[Assignment] Starting with the line that includes "[0:07.20-0:08.10]", write out every remaining line of the records below exactly as it appears, leaving out any images.

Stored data
++++++
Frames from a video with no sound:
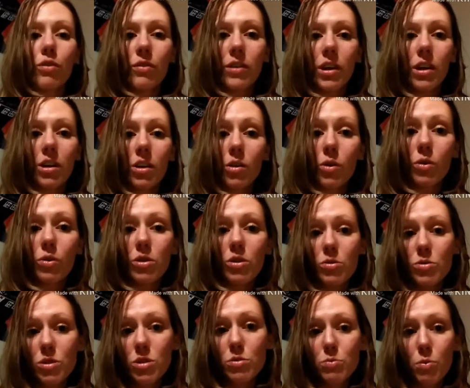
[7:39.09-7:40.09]
vehicle
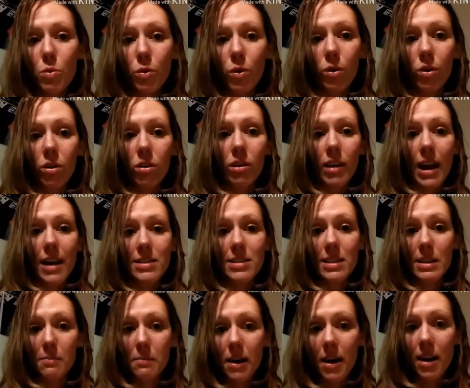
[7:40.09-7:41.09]
uses more gas
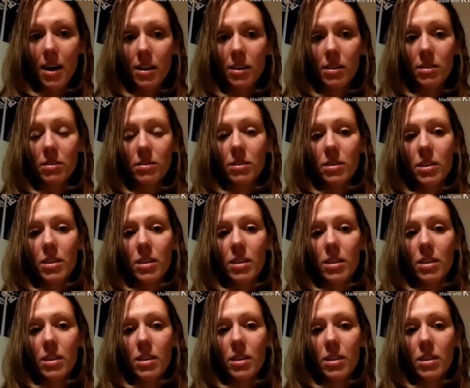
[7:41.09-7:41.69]
than mine.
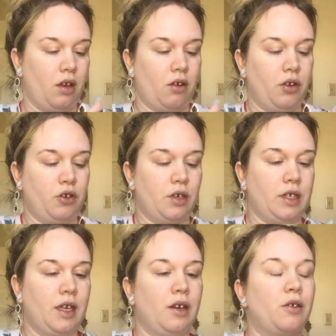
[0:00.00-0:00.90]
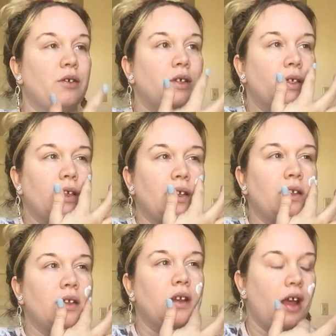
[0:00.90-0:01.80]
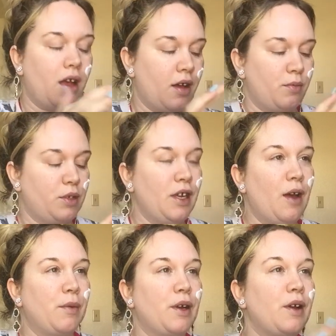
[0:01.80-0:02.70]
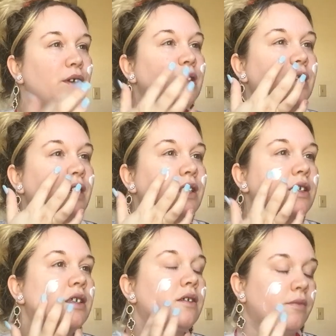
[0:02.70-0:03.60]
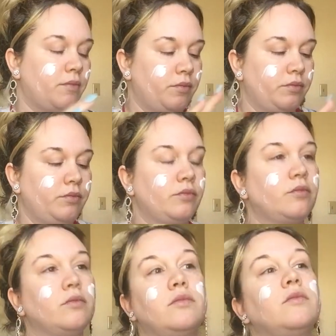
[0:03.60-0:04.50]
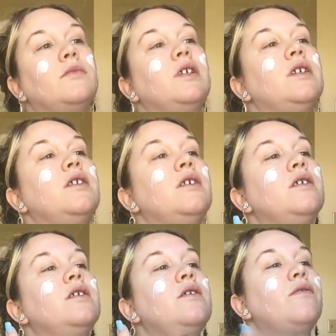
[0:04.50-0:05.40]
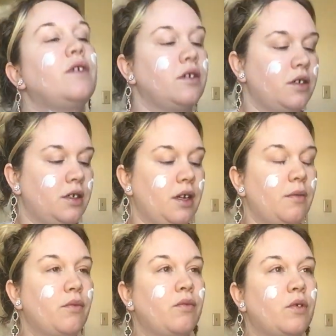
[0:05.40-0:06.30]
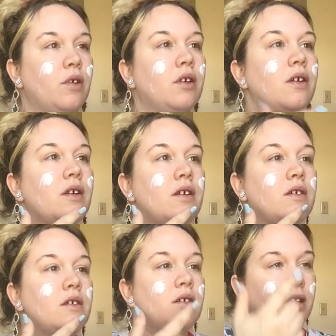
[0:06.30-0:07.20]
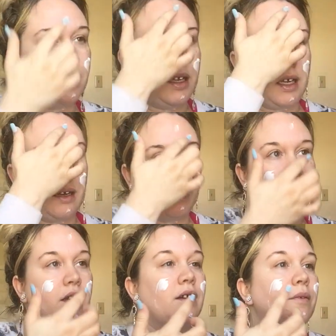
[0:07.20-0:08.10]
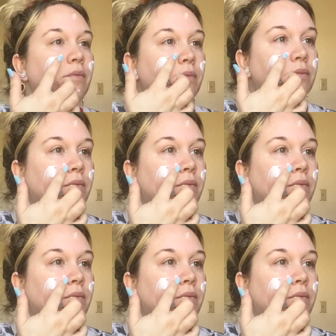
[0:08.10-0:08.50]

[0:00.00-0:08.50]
All you dry skin girls. So yeah, I'm going to go ahead and do this because this is the first step for any kind of makeup.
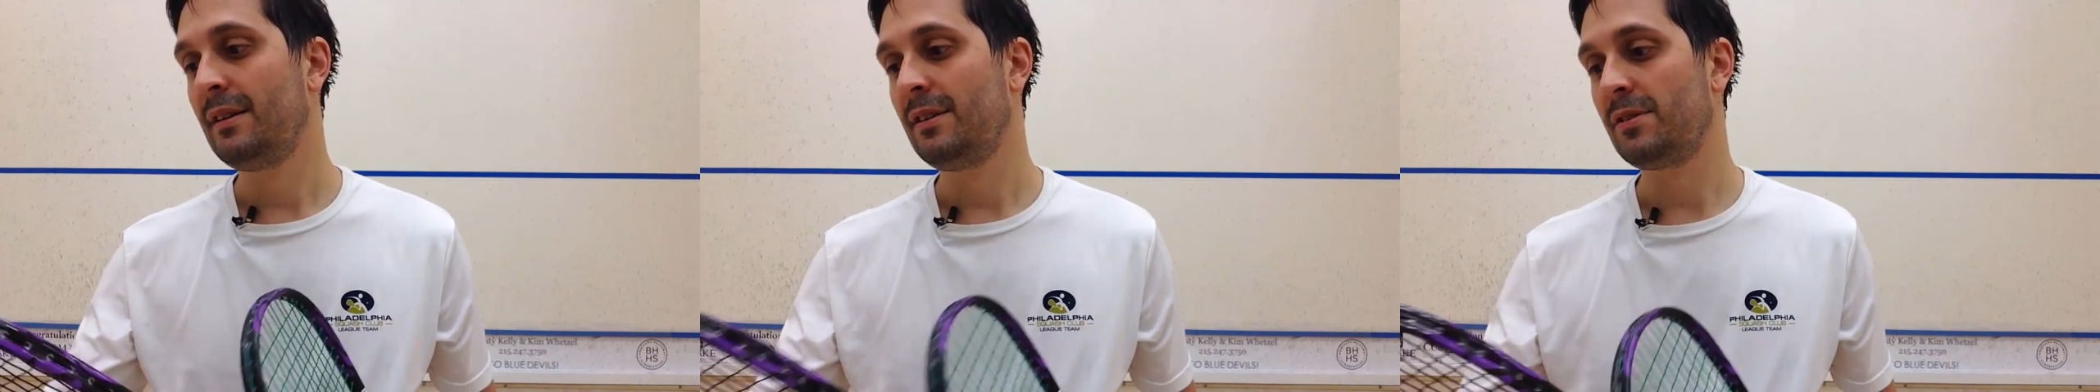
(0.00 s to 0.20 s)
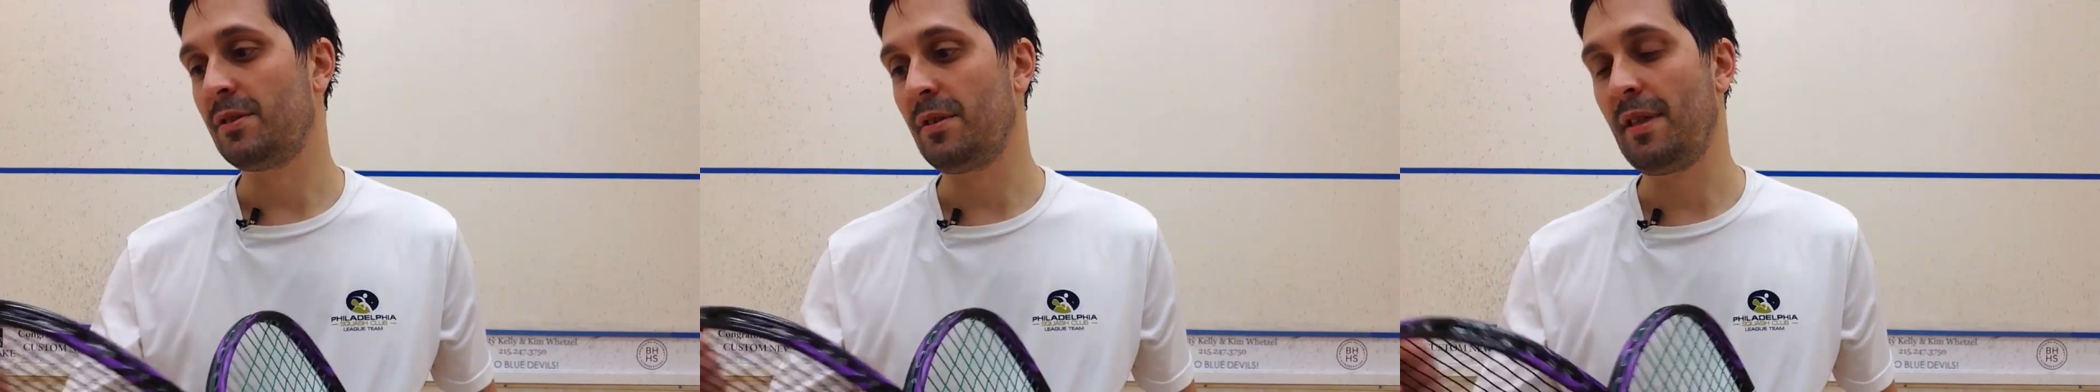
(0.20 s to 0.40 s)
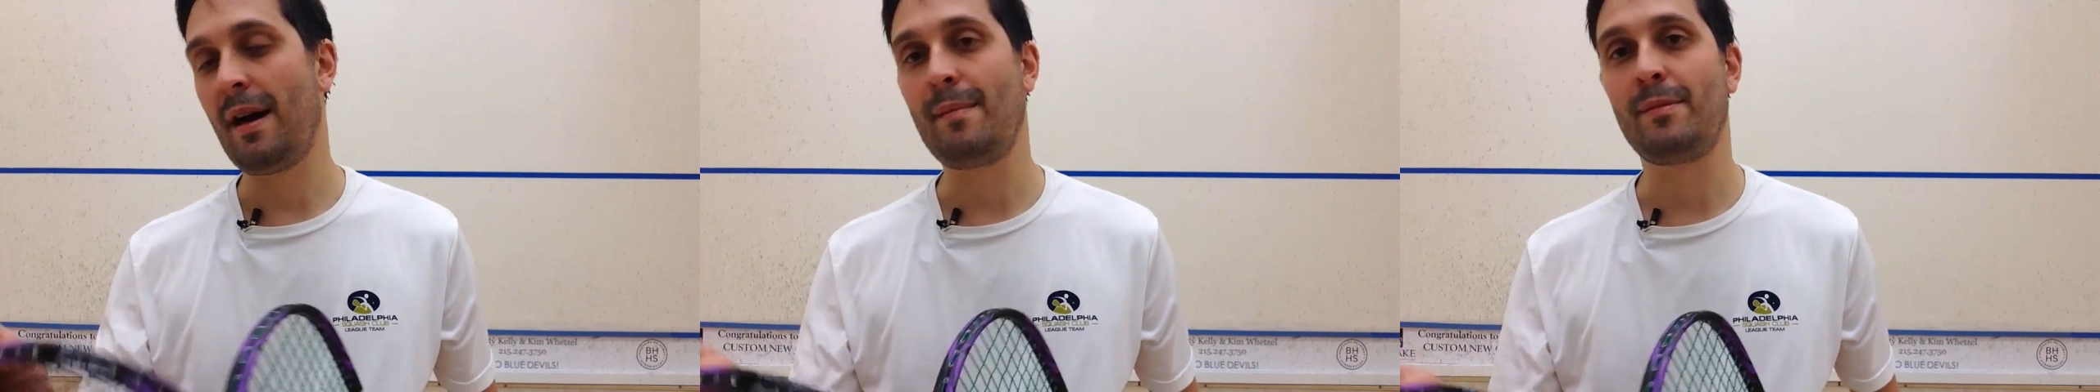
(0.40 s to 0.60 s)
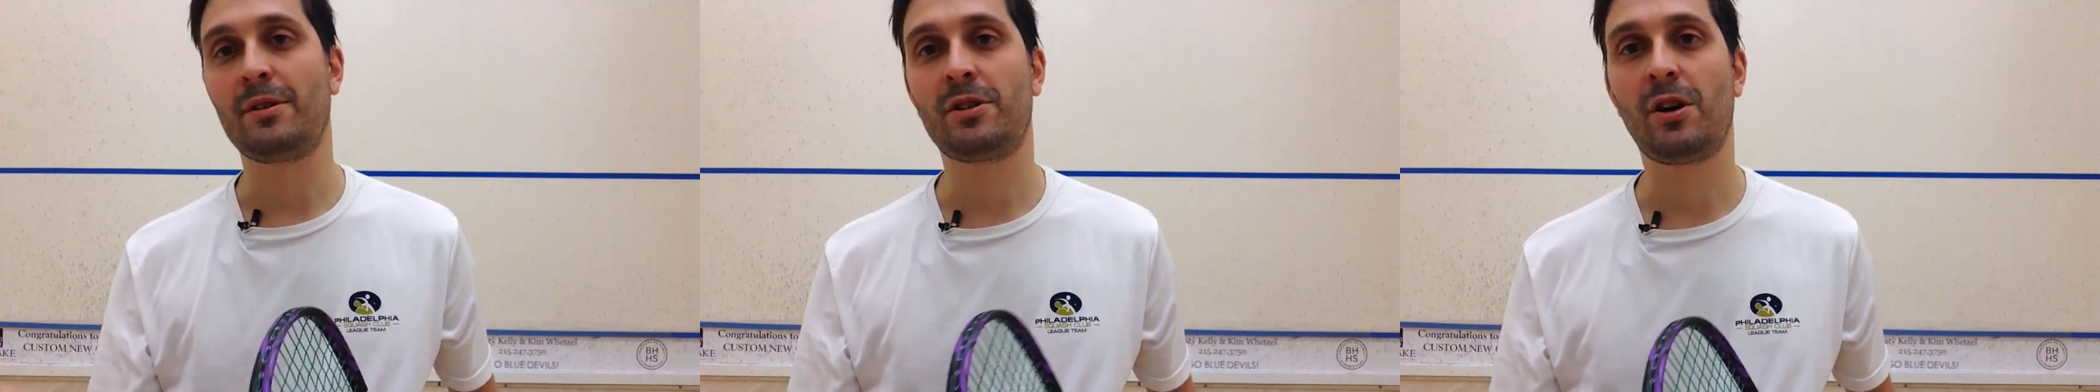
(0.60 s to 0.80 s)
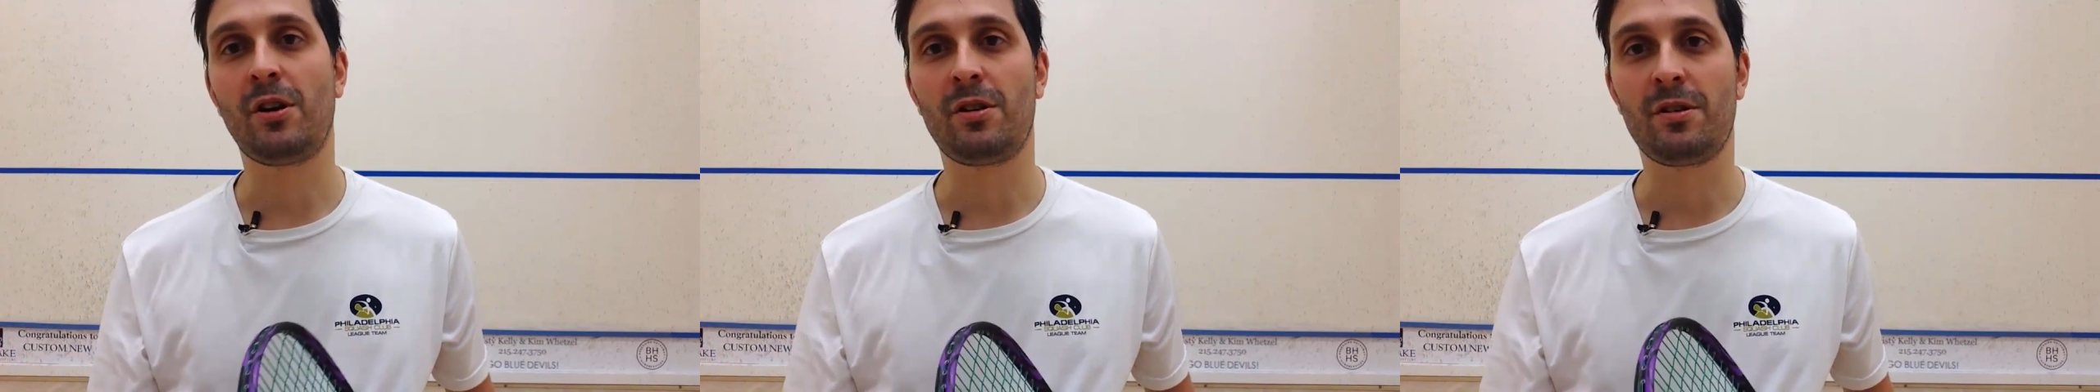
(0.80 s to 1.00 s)
sort of that
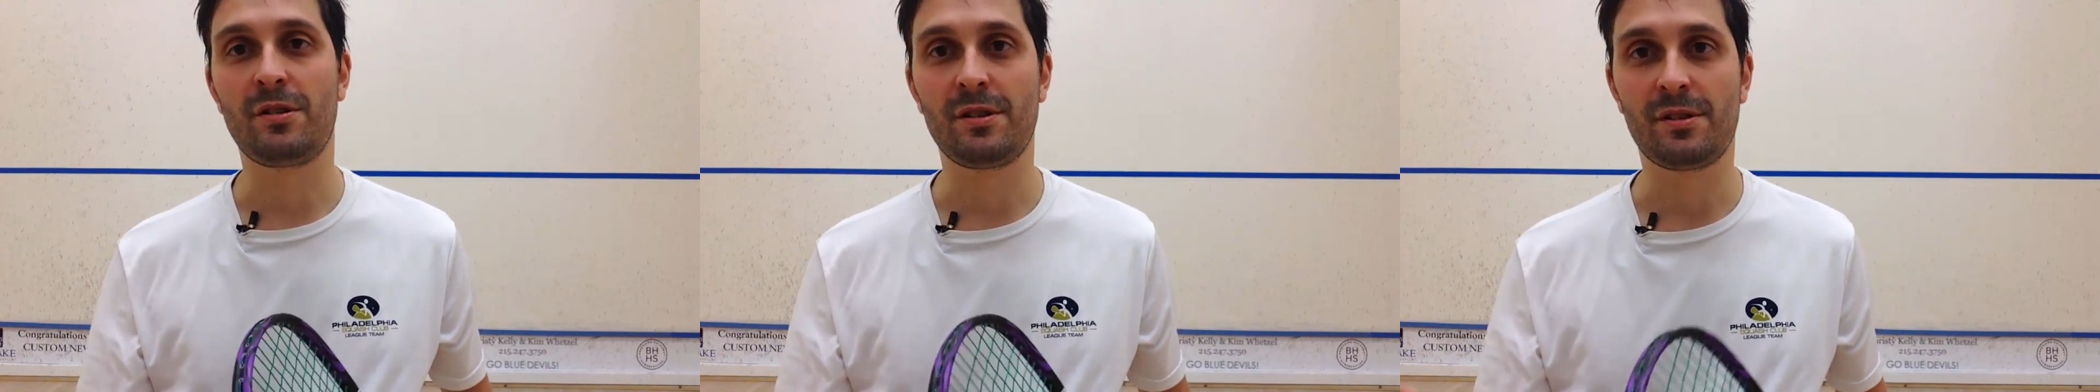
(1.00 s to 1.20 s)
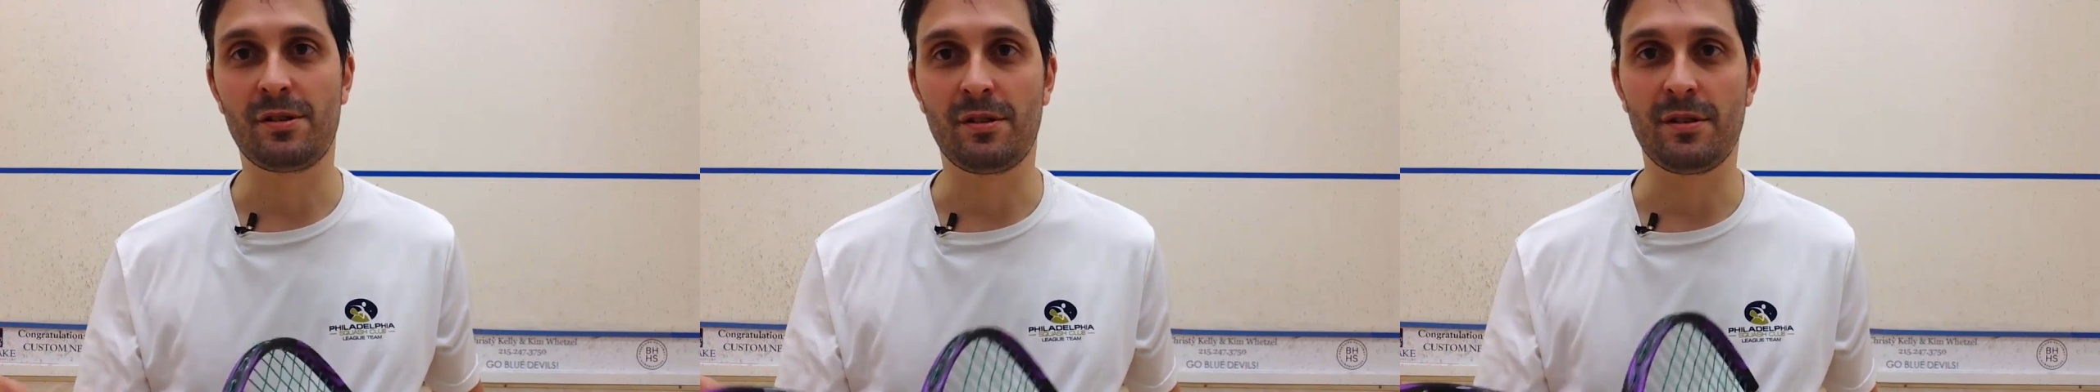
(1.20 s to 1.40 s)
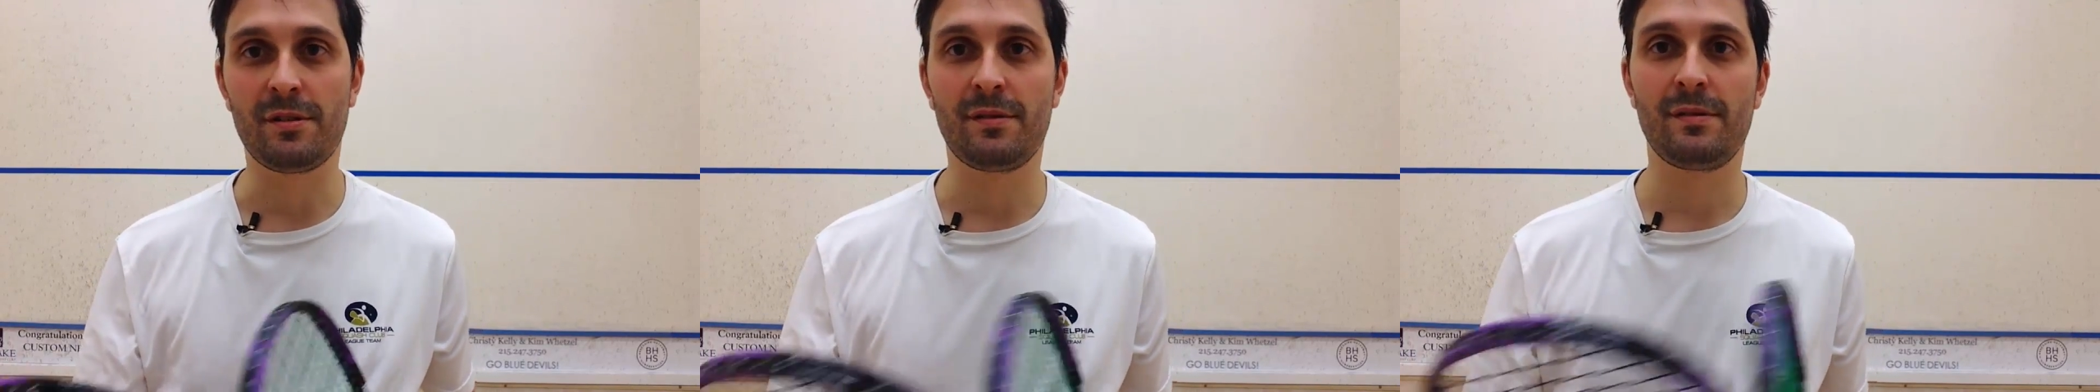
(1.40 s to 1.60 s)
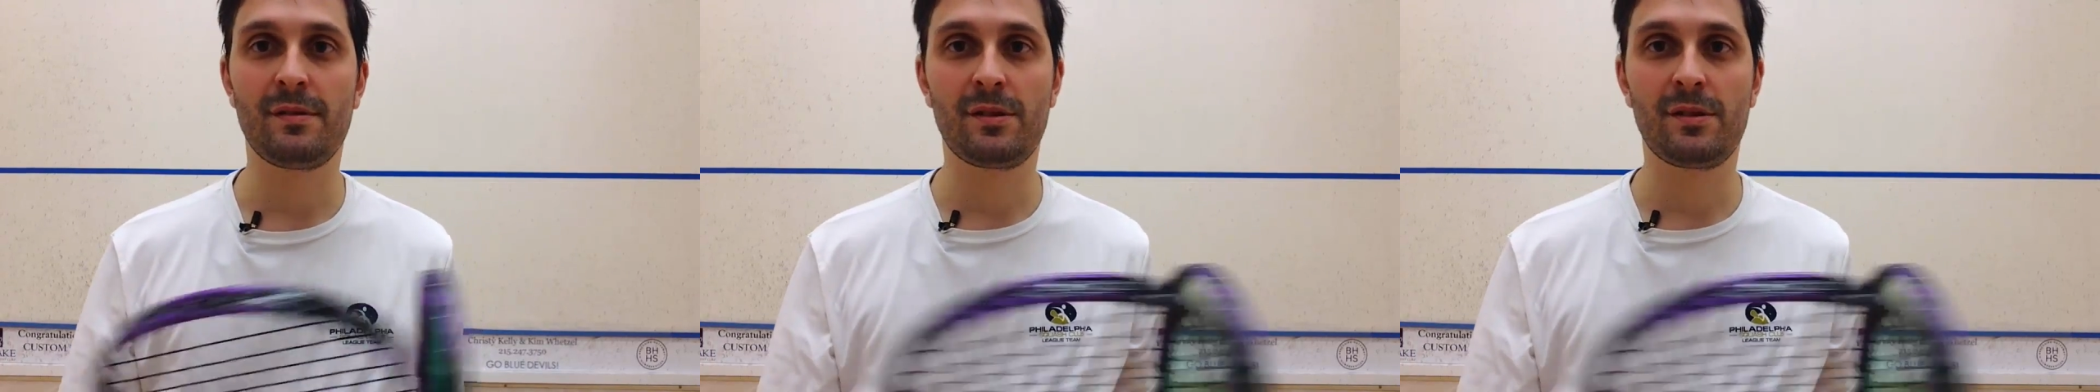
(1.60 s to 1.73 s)
much harder to sort of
++++++
[Solution for this task]
[0:07.20-0:08.10]
[0:08.10-0:08.50]

[0:00.00-0:08.50]
All you dry skin girls. So yeah, I'm going to go ahead and do this because this is the first step for any kind of makeup.
(0.00 s to 0.20 s)
(0.20 s to 0.40 s)
(0.40 s to 0.60 s)
(0.60 s to 0.80 s)
(0.80 s to 1.00 s)
sort of that
(1.00 s to 1.20 s)
(1.20 s to 1.40 s)
(1.40 s to 1.60 s)
(1.60 s to 1.73 s)
much harder to sort of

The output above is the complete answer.